/---
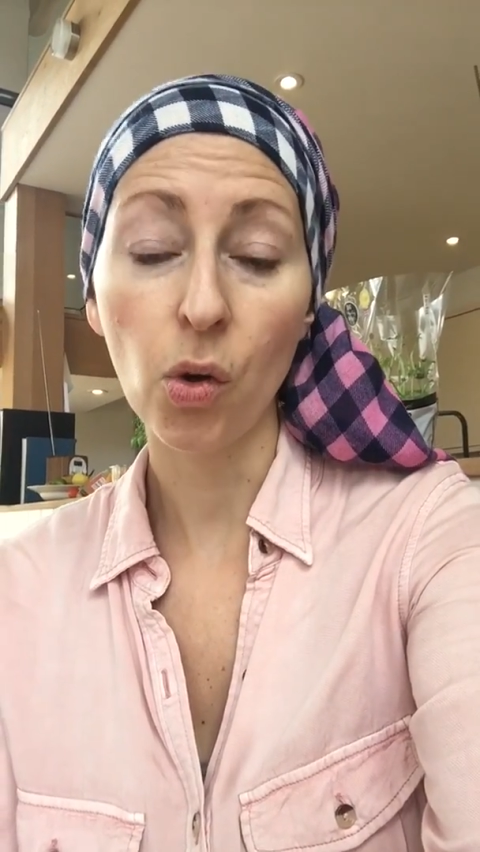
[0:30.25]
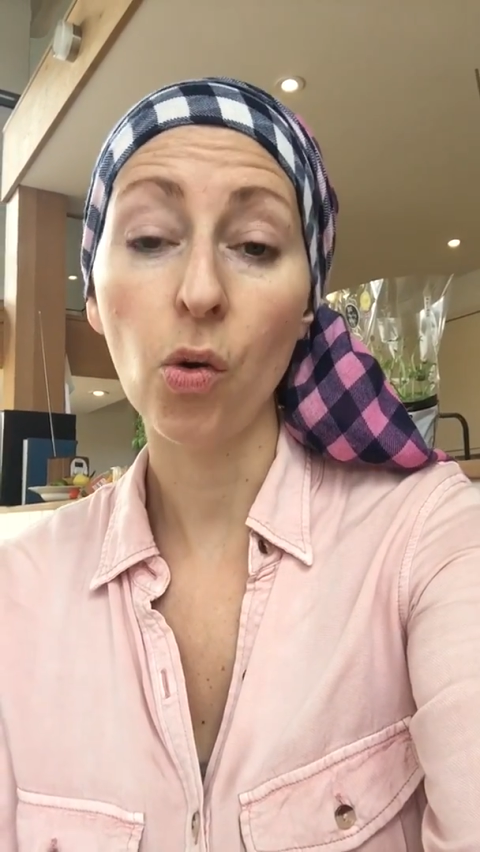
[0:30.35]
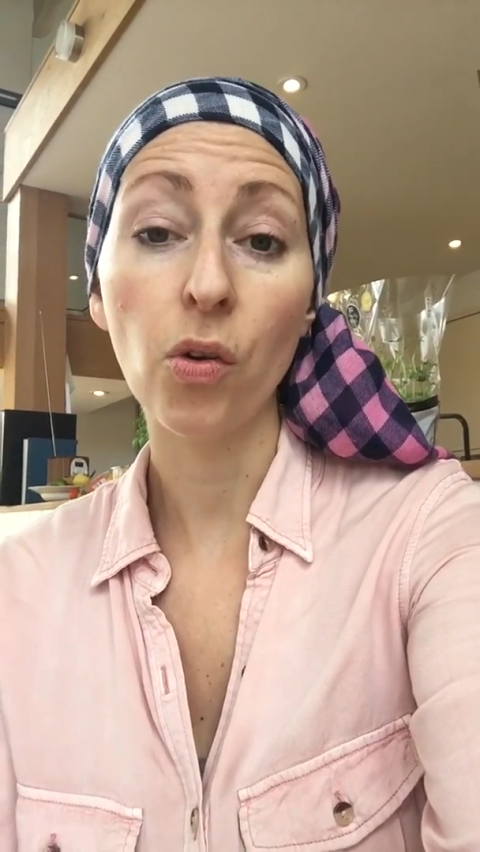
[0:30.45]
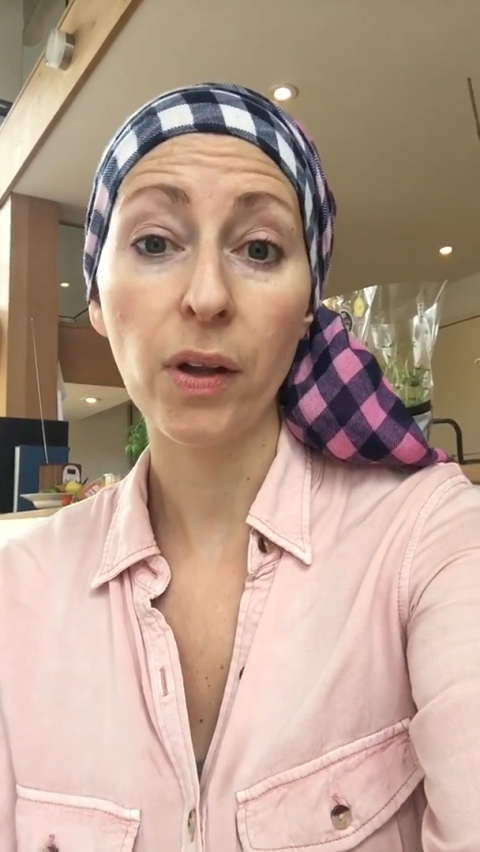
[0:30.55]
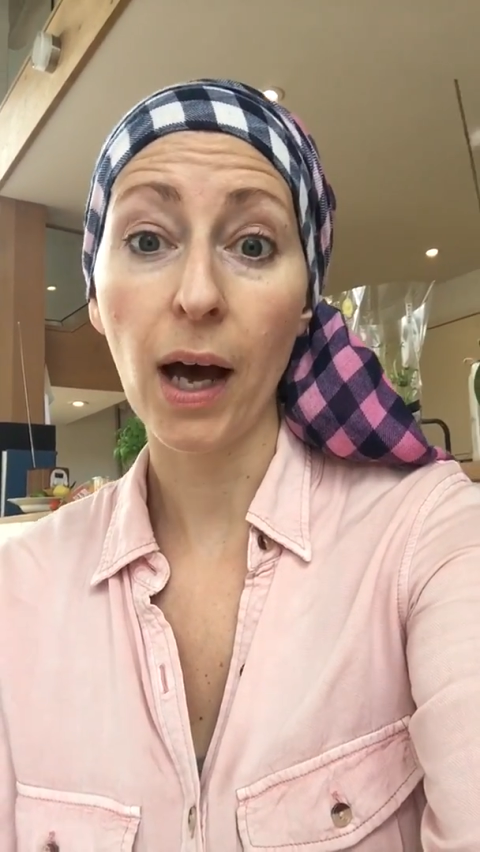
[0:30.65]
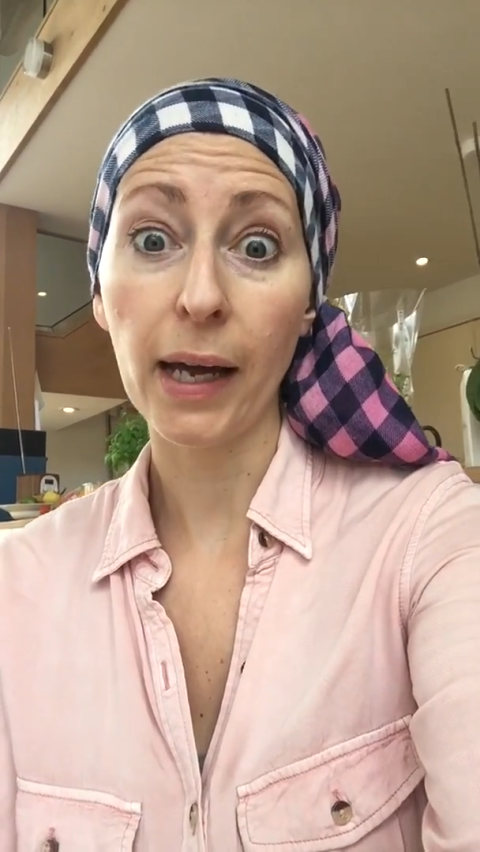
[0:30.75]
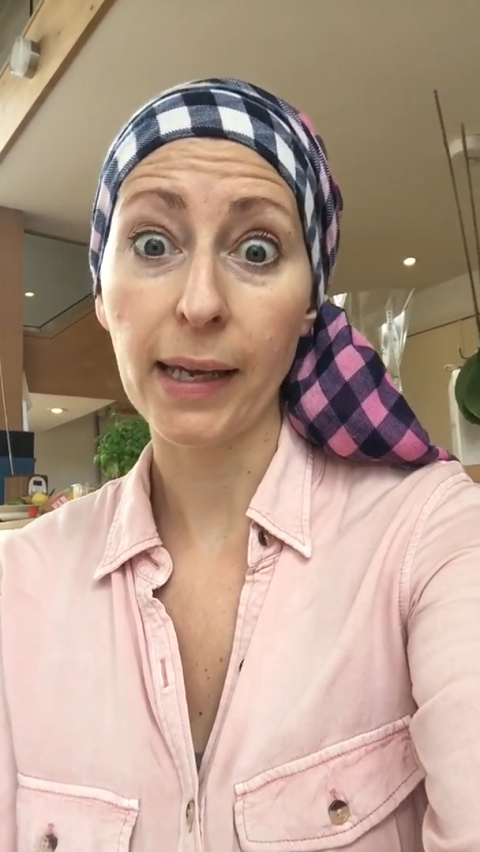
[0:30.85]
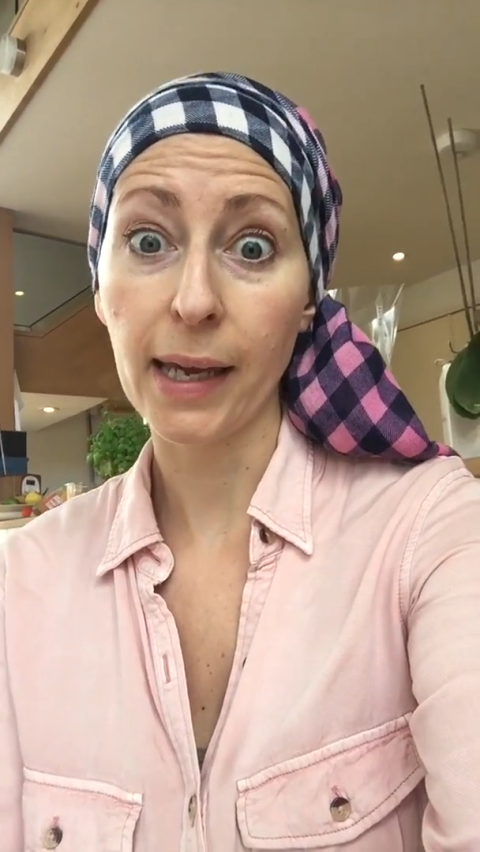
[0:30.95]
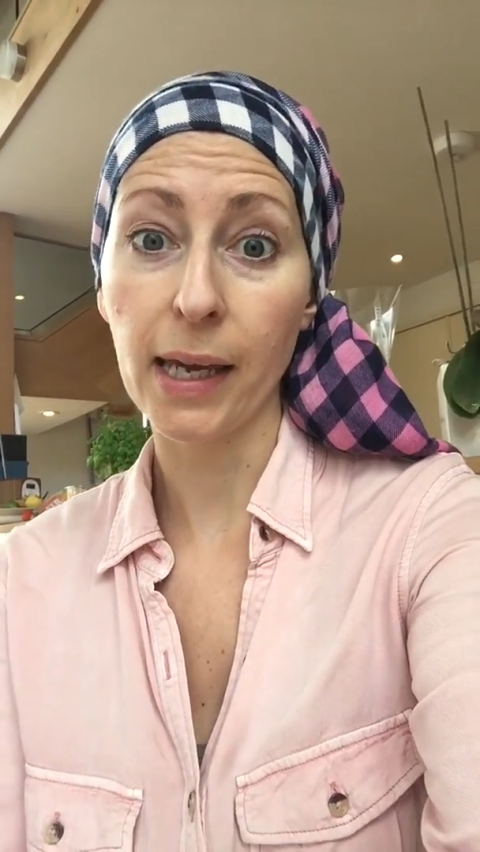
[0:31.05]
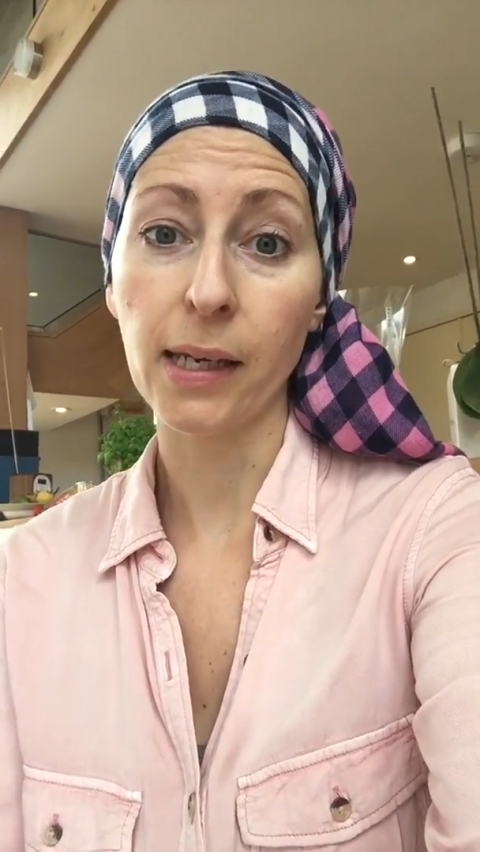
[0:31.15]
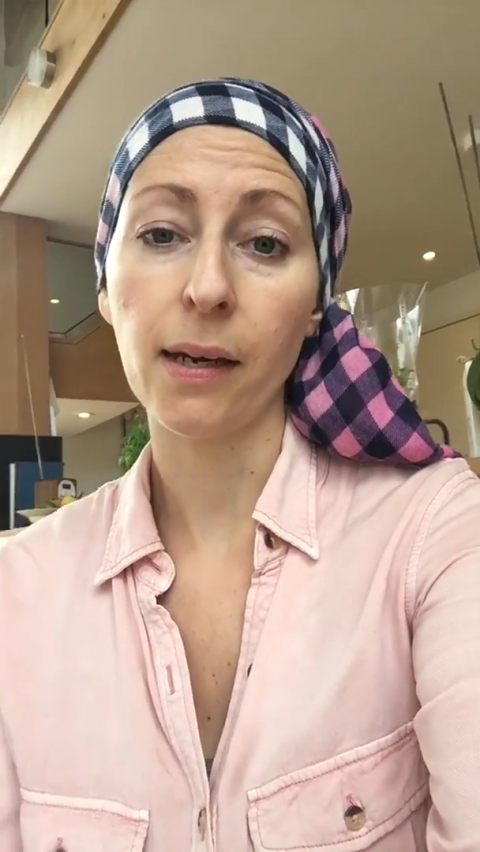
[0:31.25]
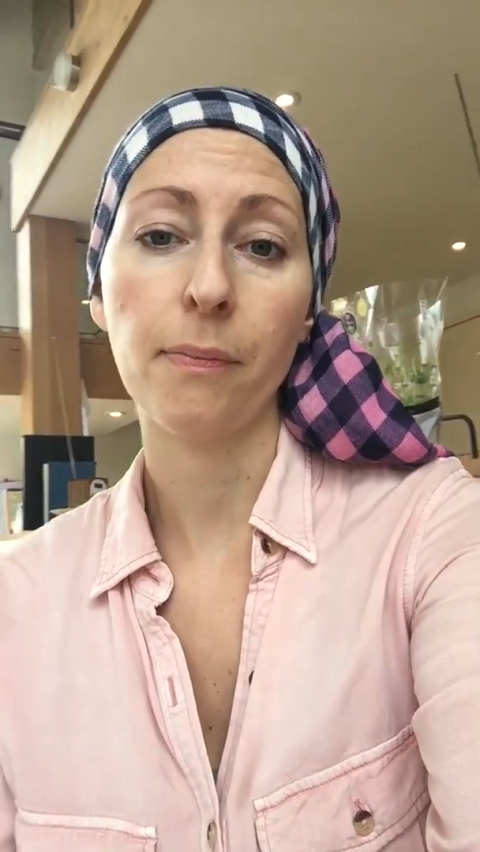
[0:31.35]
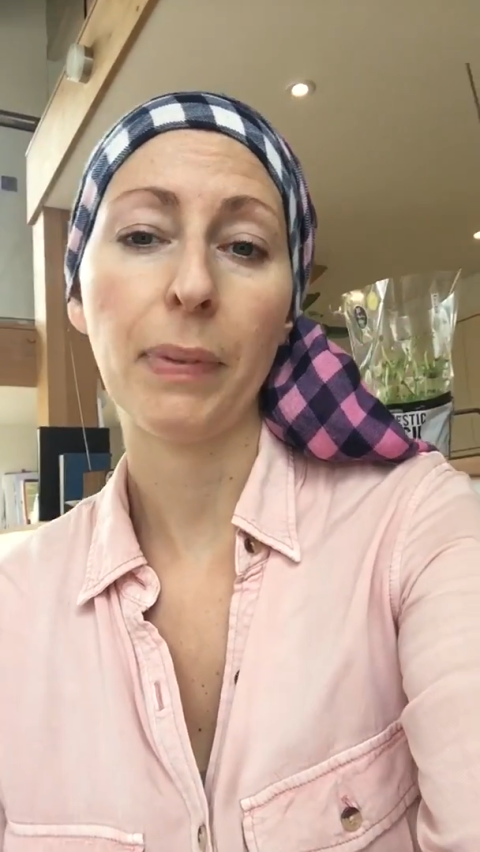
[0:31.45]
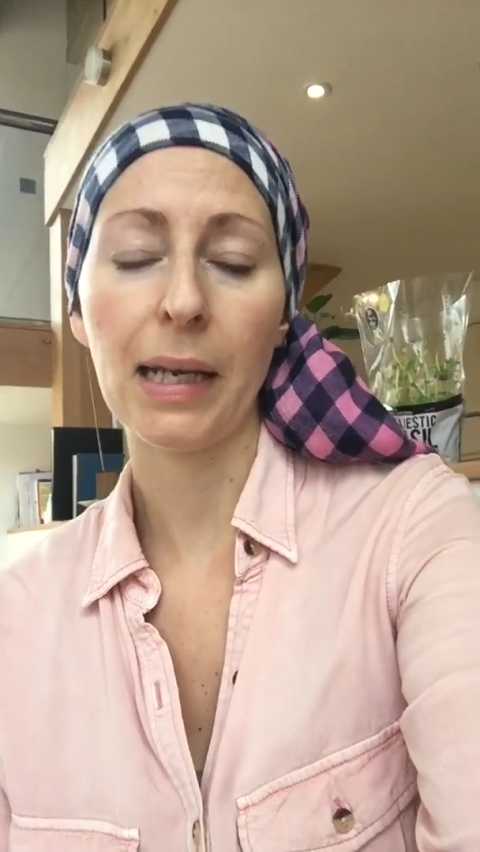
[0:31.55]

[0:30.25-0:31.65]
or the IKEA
\---
Your copy should match the entries exactly, minus the pictures.

[0:30.25]
[0:30.35]
[0:30.45]
[0:30.55]
[0:30.65]
[0:30.75]
[0:30.85]
[0:30.95]
[0:31.05]
[0:31.15]
[0:31.25]
[0:31.35]
[0:31.45]
[0:31.55]

[0:30.25-0:31.65]
or the IKEA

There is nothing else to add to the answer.